Nov. 19 (Bloomberg) -- Deutsche Bank AG will follow Societe Generale SA in offering exchange-traded funds backed by bonds and shares amid concern over the use of derivatives to track the performance of underlying indexes.
The Frankfurt-based bank’s DB X-Trackers unit, Europe’s second-largest ETF manager, will, as of next month, sell ETFs on a number of benchmark equity indexes, joining existing swap-based products, the company said in a statement today. SocGen’s Lyxor Asset Management said in September it will offer funds that buy physical assets.

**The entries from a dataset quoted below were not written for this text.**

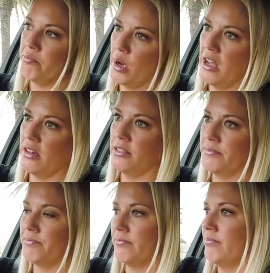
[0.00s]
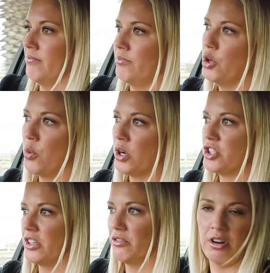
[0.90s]
well, you're
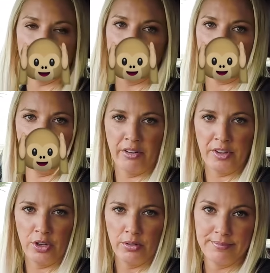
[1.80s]
watching the wrong review.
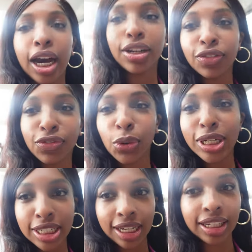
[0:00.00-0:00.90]

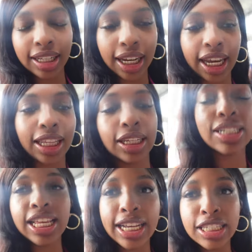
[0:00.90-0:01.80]
Unfortunately, it
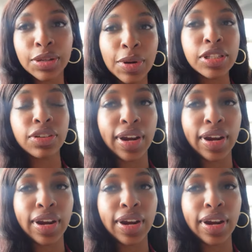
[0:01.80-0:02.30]
looks like it's supposed to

Investors last year pulled money from European ETFs that use derivatives to track performance, moving record amounts into ETFs backed by physical assets as the euro area’s debt crisis sparked concern about the finances of the banks that sell so-called synthetic products. DB X-Trackers manages 33 billion euros ($42 billion) in ETFs, according to its website.

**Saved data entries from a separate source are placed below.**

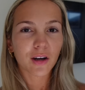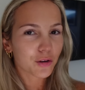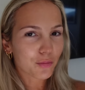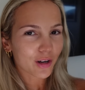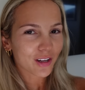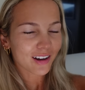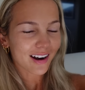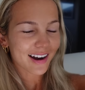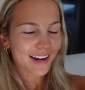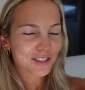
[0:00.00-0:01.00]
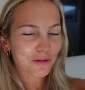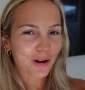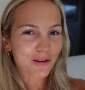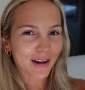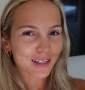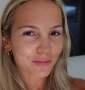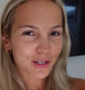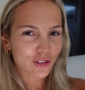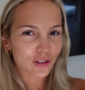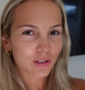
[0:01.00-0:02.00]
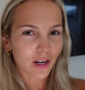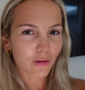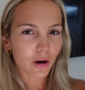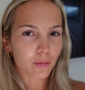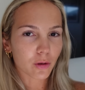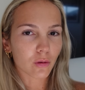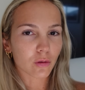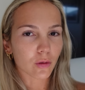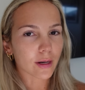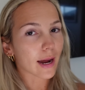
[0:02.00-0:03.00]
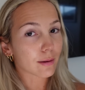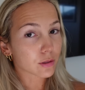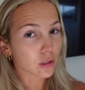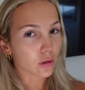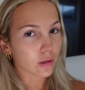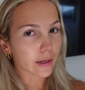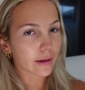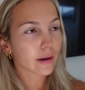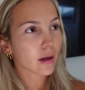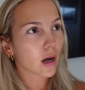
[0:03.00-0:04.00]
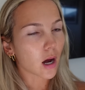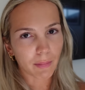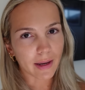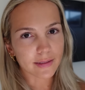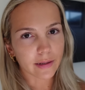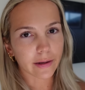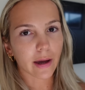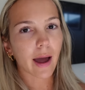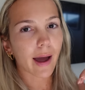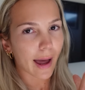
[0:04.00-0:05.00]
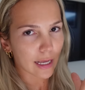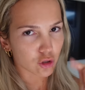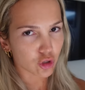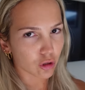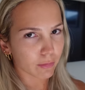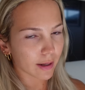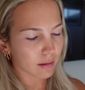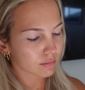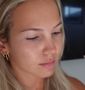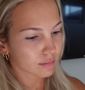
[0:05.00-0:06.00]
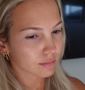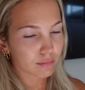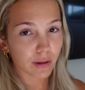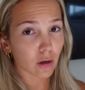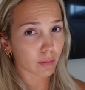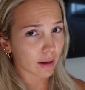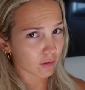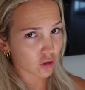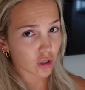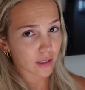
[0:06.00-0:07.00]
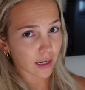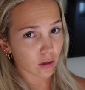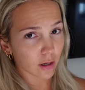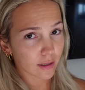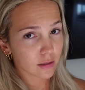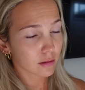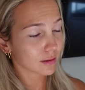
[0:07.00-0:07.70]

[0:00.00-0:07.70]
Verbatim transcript: Good morning you guys, welcome back to my YouTube channel. I hope you're all doing absolutely amazing, as you should be. Better not be having a shit day you guys.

“Investors will be able to go to a single provider and choose not only the type of market exposure they want, but also the type of tracking method they feel most comfortable with,” Thorsten Michalik, global head of DB X-trackers, said in the statement. “Some client segments have shown a preference for direct replication, and as a provider we aim to meet that demand.”

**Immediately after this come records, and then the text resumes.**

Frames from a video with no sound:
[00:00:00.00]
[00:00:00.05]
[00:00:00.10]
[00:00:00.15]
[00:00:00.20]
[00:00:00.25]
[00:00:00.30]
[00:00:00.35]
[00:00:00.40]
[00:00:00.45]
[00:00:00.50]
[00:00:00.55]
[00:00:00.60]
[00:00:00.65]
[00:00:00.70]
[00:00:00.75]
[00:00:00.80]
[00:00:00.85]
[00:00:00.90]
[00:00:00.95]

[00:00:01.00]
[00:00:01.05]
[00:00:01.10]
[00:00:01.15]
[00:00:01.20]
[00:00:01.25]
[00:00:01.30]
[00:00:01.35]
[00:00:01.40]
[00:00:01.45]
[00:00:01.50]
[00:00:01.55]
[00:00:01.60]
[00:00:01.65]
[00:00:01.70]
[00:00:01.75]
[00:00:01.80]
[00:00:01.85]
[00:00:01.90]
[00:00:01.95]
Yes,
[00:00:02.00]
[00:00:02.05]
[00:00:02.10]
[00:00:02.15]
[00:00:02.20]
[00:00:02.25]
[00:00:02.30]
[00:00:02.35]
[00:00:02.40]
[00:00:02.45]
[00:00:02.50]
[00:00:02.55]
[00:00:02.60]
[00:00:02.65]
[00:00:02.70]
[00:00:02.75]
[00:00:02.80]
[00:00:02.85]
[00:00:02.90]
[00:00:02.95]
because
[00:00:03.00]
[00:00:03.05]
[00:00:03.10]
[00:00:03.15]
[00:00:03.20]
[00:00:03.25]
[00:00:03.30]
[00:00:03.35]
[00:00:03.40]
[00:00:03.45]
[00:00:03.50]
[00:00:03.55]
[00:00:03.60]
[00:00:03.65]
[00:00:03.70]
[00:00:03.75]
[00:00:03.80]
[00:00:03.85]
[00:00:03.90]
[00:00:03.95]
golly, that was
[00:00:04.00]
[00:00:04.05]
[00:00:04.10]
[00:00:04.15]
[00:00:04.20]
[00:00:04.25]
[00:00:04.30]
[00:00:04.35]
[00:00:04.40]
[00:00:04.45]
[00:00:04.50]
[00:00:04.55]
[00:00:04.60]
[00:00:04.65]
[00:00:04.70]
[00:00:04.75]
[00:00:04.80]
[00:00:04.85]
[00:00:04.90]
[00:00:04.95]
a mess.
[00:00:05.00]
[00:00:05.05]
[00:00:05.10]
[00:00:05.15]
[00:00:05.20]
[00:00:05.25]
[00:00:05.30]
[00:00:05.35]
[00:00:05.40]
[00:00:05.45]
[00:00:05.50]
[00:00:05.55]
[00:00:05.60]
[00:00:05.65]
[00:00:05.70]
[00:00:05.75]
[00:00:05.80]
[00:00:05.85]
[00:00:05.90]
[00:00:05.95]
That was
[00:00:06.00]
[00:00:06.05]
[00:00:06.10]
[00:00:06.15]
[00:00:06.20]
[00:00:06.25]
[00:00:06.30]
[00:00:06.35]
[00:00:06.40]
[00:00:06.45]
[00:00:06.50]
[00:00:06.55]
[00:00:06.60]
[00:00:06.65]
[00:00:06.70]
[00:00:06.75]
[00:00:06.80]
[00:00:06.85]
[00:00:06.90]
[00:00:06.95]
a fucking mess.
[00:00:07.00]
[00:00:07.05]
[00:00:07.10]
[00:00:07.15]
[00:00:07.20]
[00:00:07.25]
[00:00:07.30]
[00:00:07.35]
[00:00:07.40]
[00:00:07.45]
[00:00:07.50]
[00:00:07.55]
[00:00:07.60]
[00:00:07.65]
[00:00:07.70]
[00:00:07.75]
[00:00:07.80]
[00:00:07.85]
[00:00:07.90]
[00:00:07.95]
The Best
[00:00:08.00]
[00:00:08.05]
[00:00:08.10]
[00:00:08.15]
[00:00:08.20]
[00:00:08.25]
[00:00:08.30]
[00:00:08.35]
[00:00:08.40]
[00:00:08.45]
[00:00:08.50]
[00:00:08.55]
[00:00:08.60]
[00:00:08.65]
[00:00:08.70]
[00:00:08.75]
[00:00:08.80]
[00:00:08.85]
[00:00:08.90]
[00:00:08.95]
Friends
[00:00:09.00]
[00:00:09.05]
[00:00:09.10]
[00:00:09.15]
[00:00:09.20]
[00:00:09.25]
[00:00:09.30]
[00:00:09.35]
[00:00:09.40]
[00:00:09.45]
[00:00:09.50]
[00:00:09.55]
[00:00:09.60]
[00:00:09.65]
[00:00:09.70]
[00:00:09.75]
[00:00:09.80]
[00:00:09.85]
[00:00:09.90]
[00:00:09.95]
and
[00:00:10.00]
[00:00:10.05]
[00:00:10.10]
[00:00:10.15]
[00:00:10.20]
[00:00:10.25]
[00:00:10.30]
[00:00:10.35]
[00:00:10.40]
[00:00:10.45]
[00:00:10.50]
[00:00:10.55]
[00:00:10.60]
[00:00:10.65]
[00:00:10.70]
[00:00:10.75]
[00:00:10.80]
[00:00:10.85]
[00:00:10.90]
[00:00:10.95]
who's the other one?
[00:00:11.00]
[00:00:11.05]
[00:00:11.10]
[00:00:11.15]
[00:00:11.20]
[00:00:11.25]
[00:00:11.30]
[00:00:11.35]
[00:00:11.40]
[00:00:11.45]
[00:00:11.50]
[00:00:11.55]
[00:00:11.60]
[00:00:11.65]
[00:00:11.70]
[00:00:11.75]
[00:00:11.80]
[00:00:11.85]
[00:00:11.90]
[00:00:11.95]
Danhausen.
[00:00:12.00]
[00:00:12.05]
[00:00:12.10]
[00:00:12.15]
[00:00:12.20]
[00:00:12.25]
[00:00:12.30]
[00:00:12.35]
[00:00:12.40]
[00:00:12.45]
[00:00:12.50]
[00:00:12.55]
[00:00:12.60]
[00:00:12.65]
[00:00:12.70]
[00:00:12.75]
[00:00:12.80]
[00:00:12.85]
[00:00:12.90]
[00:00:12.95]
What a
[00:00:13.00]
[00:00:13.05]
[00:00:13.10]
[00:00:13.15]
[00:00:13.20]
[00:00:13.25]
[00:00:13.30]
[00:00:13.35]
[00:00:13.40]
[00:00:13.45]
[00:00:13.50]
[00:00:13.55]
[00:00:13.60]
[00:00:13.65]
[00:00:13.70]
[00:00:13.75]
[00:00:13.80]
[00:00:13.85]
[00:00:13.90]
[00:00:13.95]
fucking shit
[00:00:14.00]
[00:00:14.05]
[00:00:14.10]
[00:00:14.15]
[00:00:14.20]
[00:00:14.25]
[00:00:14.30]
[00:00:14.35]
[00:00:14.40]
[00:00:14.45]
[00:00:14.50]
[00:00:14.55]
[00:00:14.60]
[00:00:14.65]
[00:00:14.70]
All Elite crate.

Regulators and companies such as Fidelity Investors have criticized ETFs that use derivatives to mimic stock, bond or currency returns. They have argued that clients risk losing money if the banks writing the swaps become insolvent. Managers of synthetic-replication methods say their products follow the underlying investments more accurately than ETFs that have to buy the physical assets. They also argue that their reporting standards are often higher than mutual funds.